L’ex-ministre Gilbert Paquette anticipe les effets de la guerre commerciale américaine sur le Québec et ses programmes sociaux - La Presse, 30 juillet 2025
L’offensive tous azimuts de Donald Trump pour accaparer une partie de la richesse des autres pays s’est d’abord manifestée sur le plan commercial, mais elle affecte aussi les lois et les budgets des autres pays, contredisant leur souveraineté. Au Canada, et particulièrement au Québec, on ne souligne pas assez qu’elle affectera de plus en plus nos politiques de justice sociale.
Sur le plan commercial, on estime que l’imposition de tarifs douaniers de 25% sur l’ensemble des produits canadiens amènerait une diminution du PIB de 2,6%, soit une perte annuelle de 78 milliards de dollars canadiens.
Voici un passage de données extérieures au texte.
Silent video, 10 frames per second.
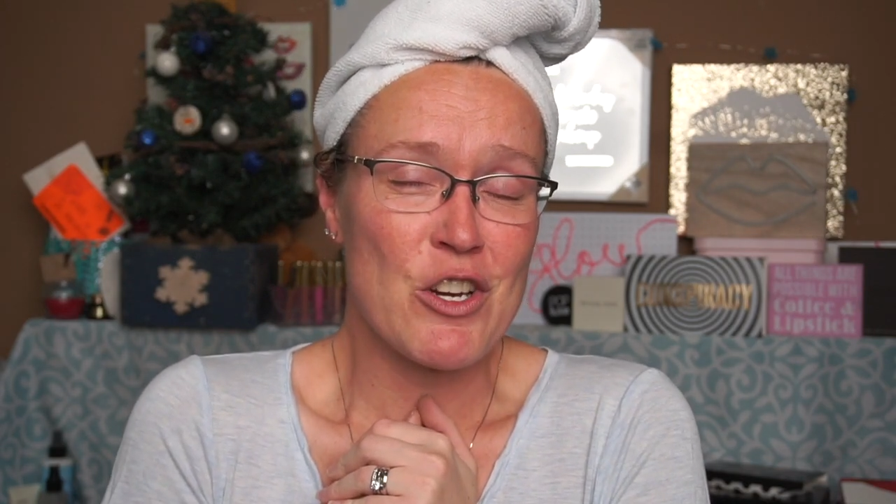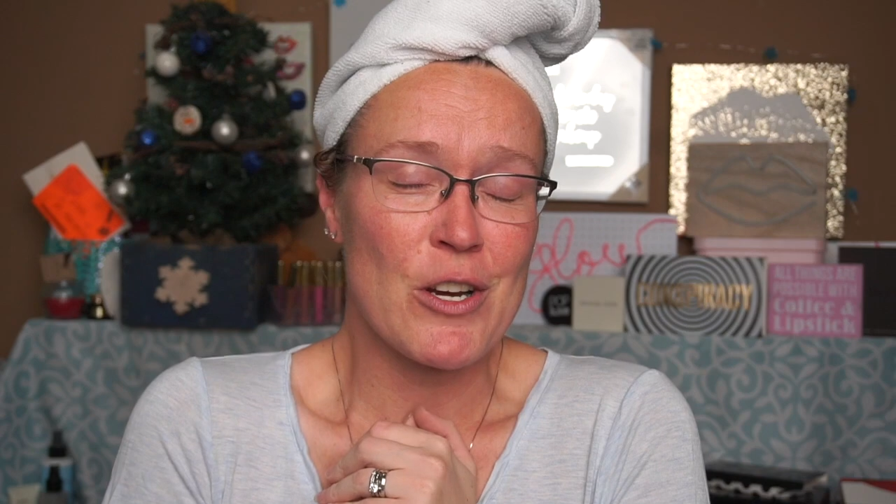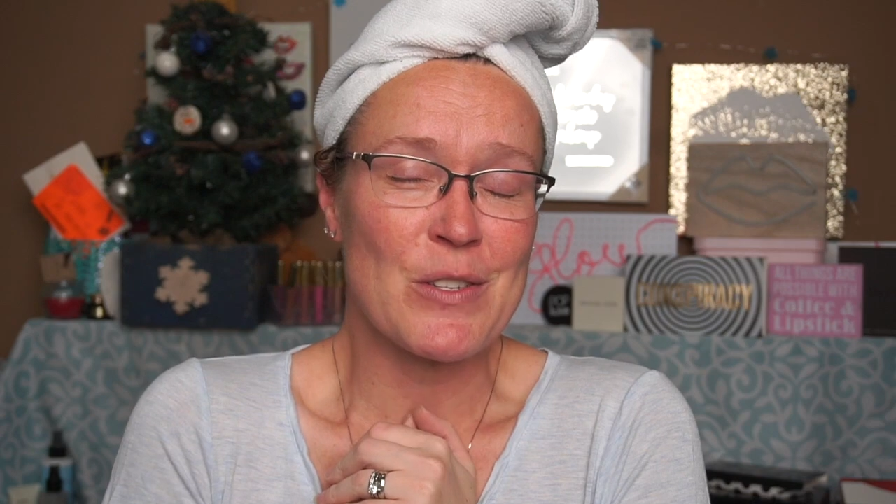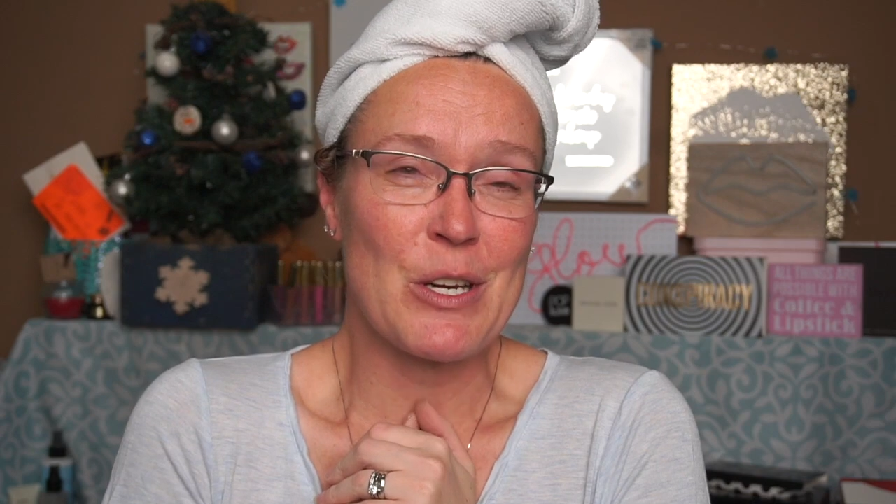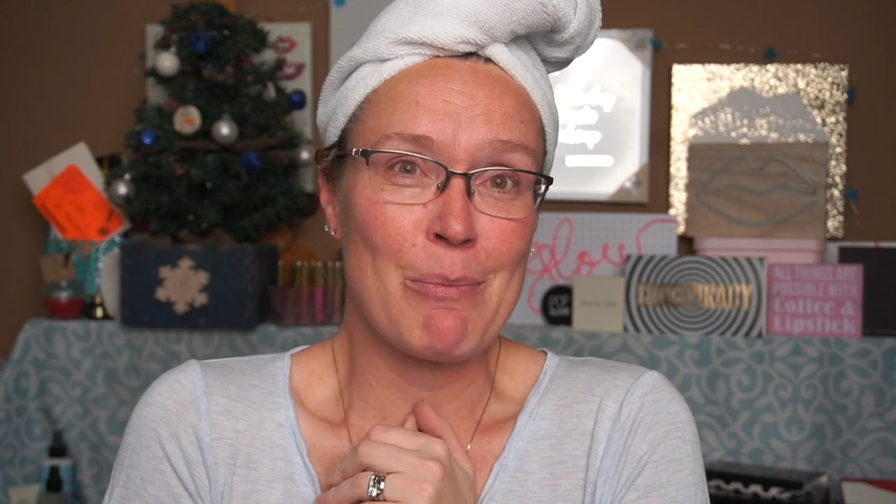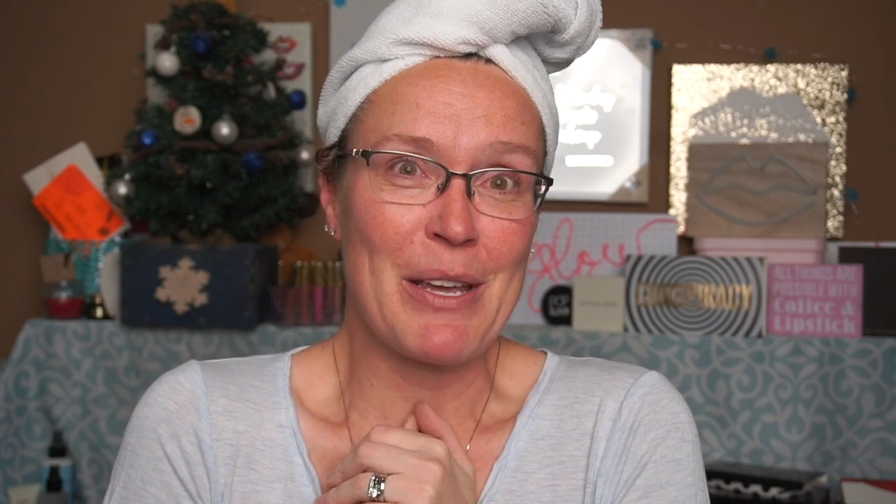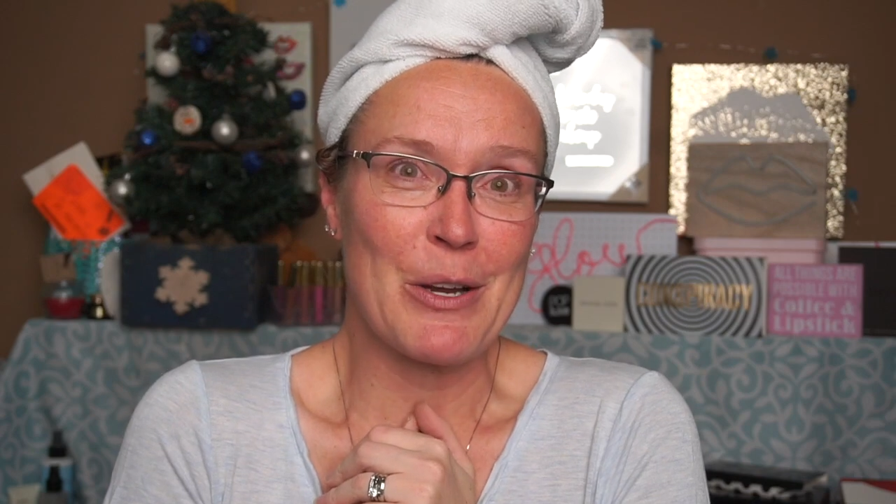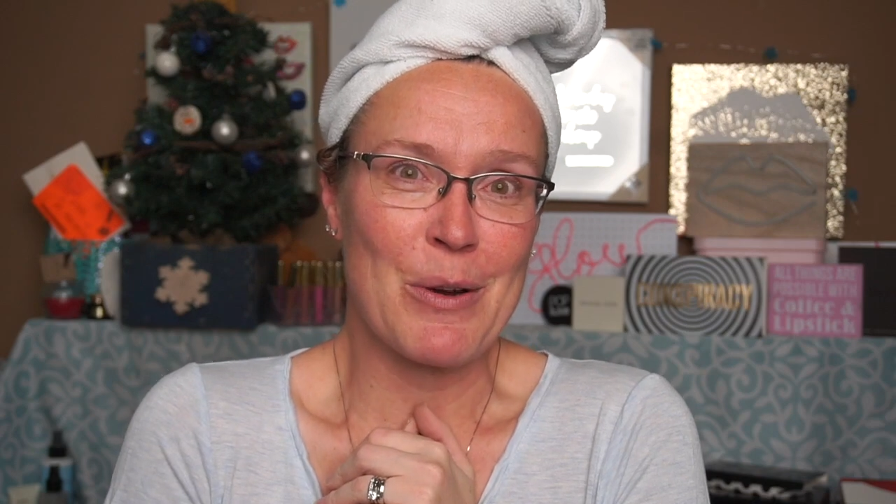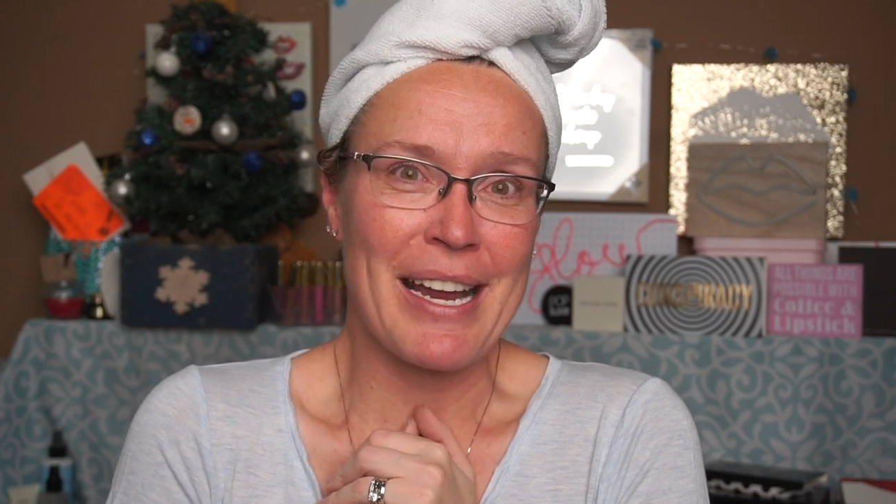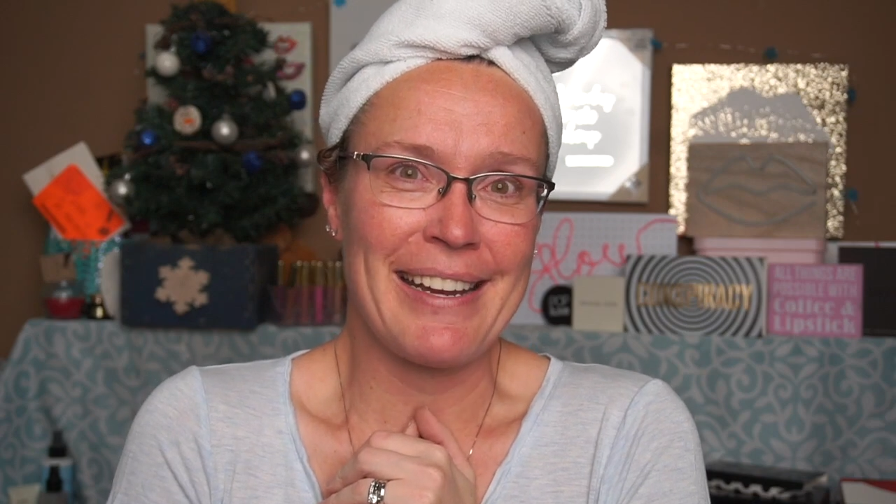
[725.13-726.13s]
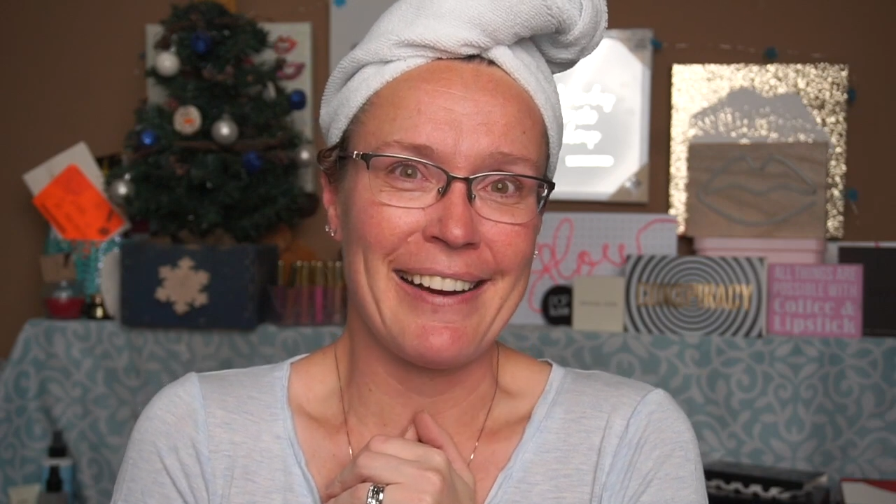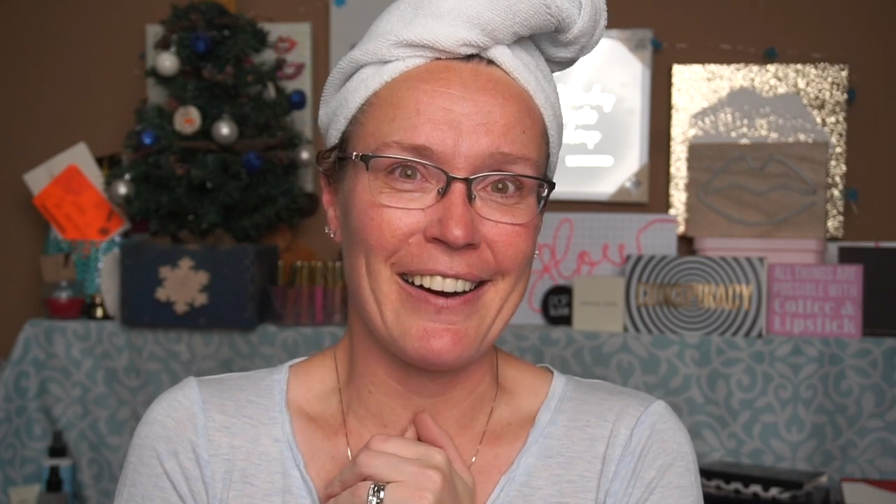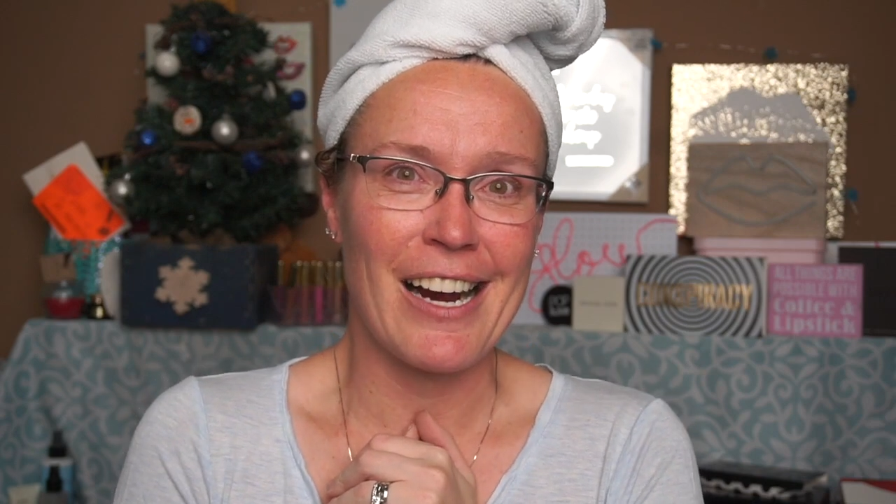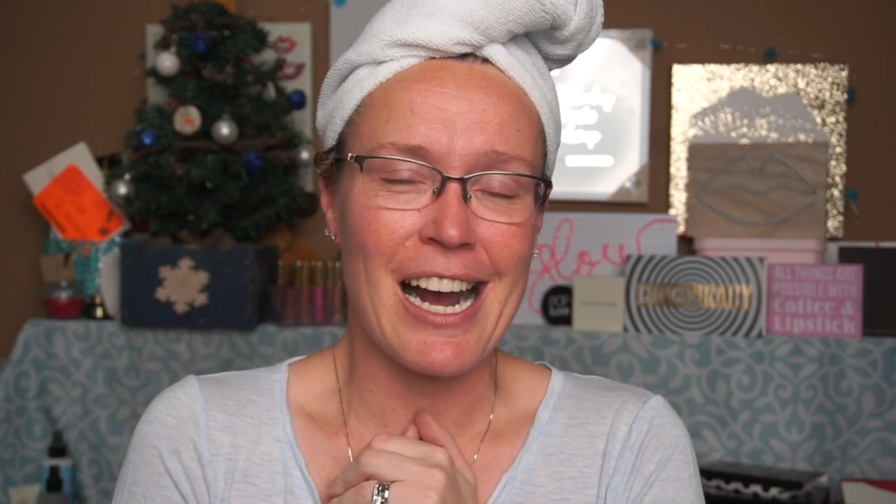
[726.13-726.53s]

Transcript: year is going to be a great year.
À 35%, la menace de Trump la plus récente, ce sera évidemment beaucoup plus.
Cet impact considérable sur le budget canadien s’accompagne aussi de pertes de revenus budgétaires. Le plan de l’OCDE auquel ont adhéré 137 pays dont le Canada pour forcer les multinationales à payer leur juste part d’impôt est combattu férocement par le président Trump et ses amis des GAFAM. L’abolition de la taxe canadienne sur les services numériques (TSN) à laquelle Mark Carney a cédé, privera l’État canadien de recettes fiscales de 7,2 milliards de dollars d’ici à 2028. À cela, il faut ajouter l’exemption des multinationales américaines de l’impôt minimum mondial de 15%. Lors du récent sommet en Alberta, les pays du G7, ont accepté sous la pression de Trump d’en dispenser les grandes compagnies américaines, s’imposant collectivement une perte estimée à 250 milliards de dollars.
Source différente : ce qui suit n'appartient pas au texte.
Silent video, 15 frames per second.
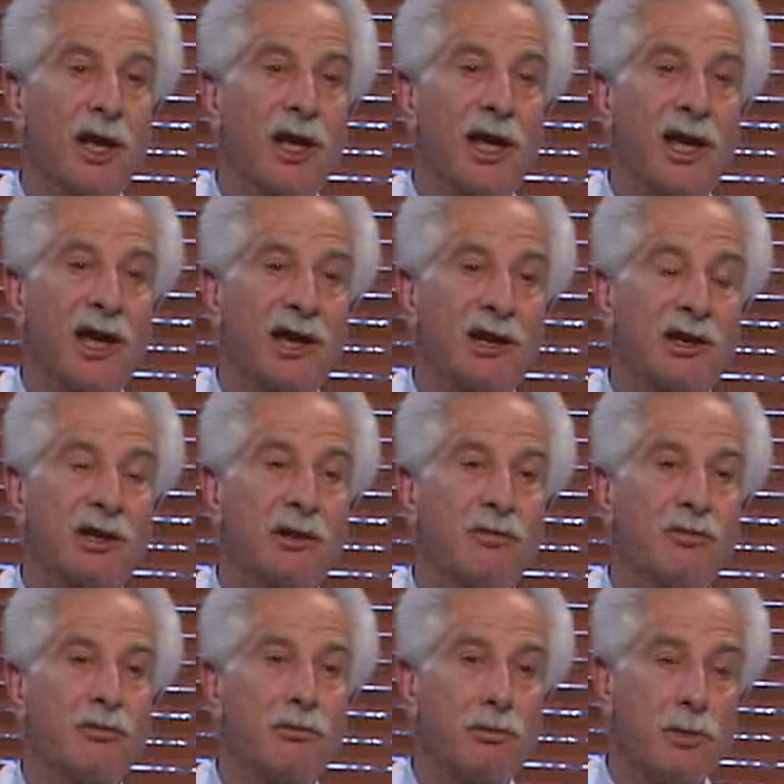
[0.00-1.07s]
And
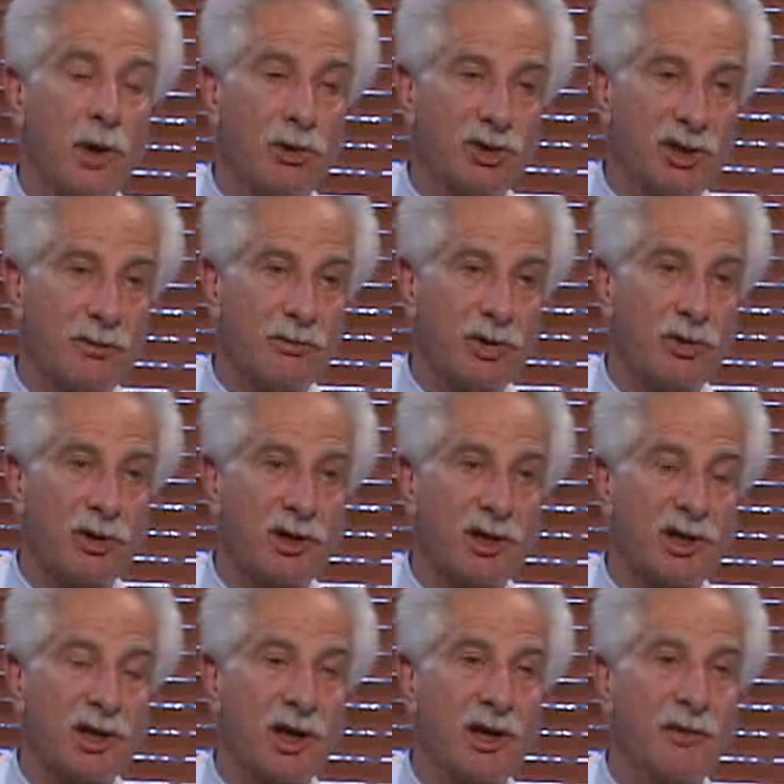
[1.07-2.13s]
most
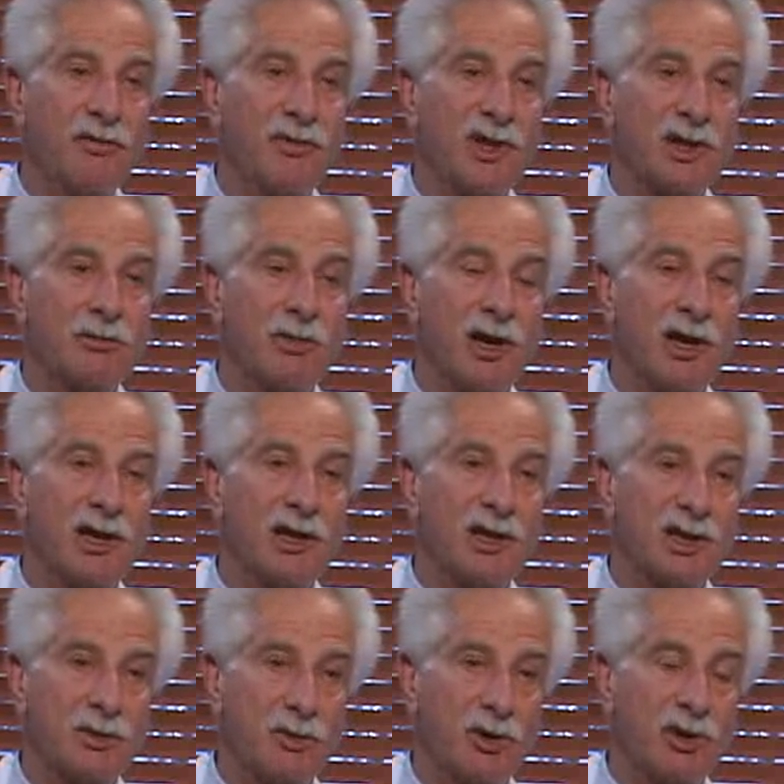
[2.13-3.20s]
important is my
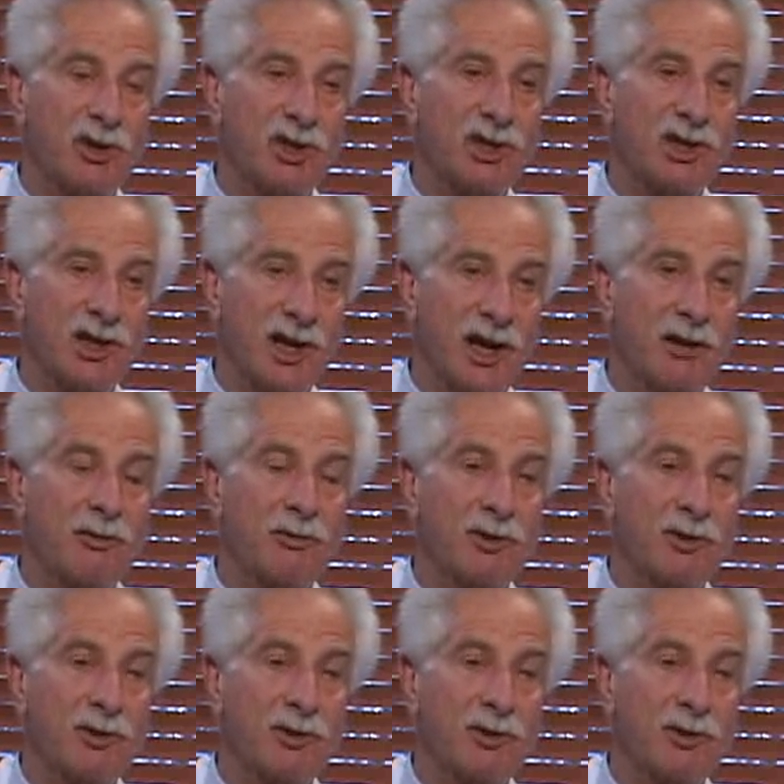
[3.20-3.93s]
experience is not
Les impacts sociaux sur le Québec.
Les impacts sur le Québec de cette valse des milliards sont multiples. D’une part, les mesures de rétorsion américaines incitent le gouvernement Carney à adopter ici des politiques rétrogrades semblables à celles décrétées aux USA: construction de grandes infrastructures pétrolières qui augmentent la détérioration du climat, abandon d’un rôle de promotion de la paix internationale, contrôle accru des demandeurs d’asile aux frontières, abandon de la protection des médias et de nos produits culturels contre l’envahissement des multinationales du numérique.
À ces politiques contraires à celles souhaitées par la majorité de la population du Québec s’ajoute un accroissement prévisible du déficit de l’État canadien pour les financer. Celui-ci est difficile à évaluer, mais on peut prévoir qu’il sera considérable. Ottawa devra faire face à des pertes de revenu combinées, à l’accroissement énorme de ses dépenses militaires et à des dépenses importantes pour soutenir les secteurs économiques touchés par les tarifs. Son déficit actuel de 40 milliards pourrait facilement doubler.
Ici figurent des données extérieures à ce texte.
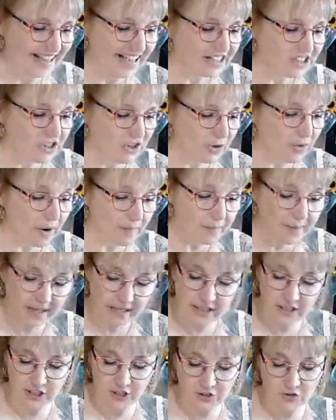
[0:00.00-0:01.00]
So I'm going
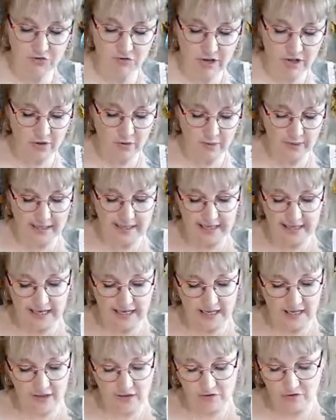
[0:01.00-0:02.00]
to just run
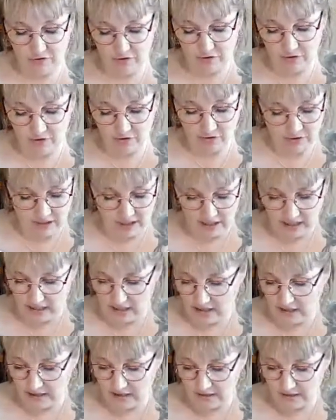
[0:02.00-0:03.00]
quickly through the
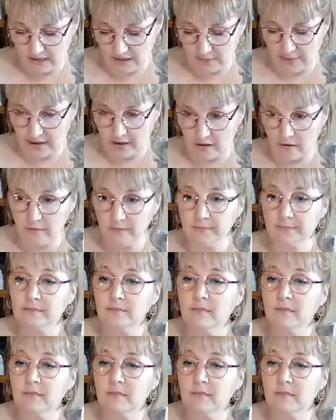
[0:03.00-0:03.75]
spell.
Pour y faire face, Ottawa ne pourra se tourner vers des augmentations de l’impôt des entreprises. La guerre tarifaire et la réduction des impôts des entreprises du côté américain incitera plutôt le gouvernement canadien à les réduire également pour éviter le transfert d’entreprises canadiennes aux USA. Il restera au gouvernement le choix entre augmenter l’impôt des particuliers ou couper drastiquement dans les transferts sociaux aux provinces, une mesure moins coûteuse politiquement qui a souvent été utilisée par le passé. Ottawa laissera ainsi aux provinces l’odieux d’expliquer les coupures de services qui en résulteront.
Jusqu’à maintenant Ottawa prévoyait des transferts au Québec de 29,28 milliards pour 2024-2025 répartis entre le transfert canadien en santé (TCS), 11,917 milliards, le transfert canadien pour les programmes sociaux (TCPS), 3,795 milliards, et la péréquation, 13, 567 milliards. On peut donc prévoir une baisse importante au cours des prochaines années de ces retours au Québec dans des secteurs déjà en difficulté où le gouvernement du Québec a dû imposer des compressions cette année.
Les coupures au TCS affecteront notamment les soins médicaux (RAMQ), les soins à domicile, les services en santé mentale, l'achat d'équipements ou d'infrastructures médicales et le soutien aux soins de longue durée. Les coupures au TCPS rendront plus difficile le soutien aux garderies subventionnées, à la protection de la jeunesse, à l’éducation postsecondaire, au logement social et communautaire ou à l’aide sociale. La baisse des paiements de péréquation, très populaire dans l’Ouest canadien, affectera également tous ces secteurs, en plus des transports, de l’environnement de la sécurité publique et du soutien économique régional.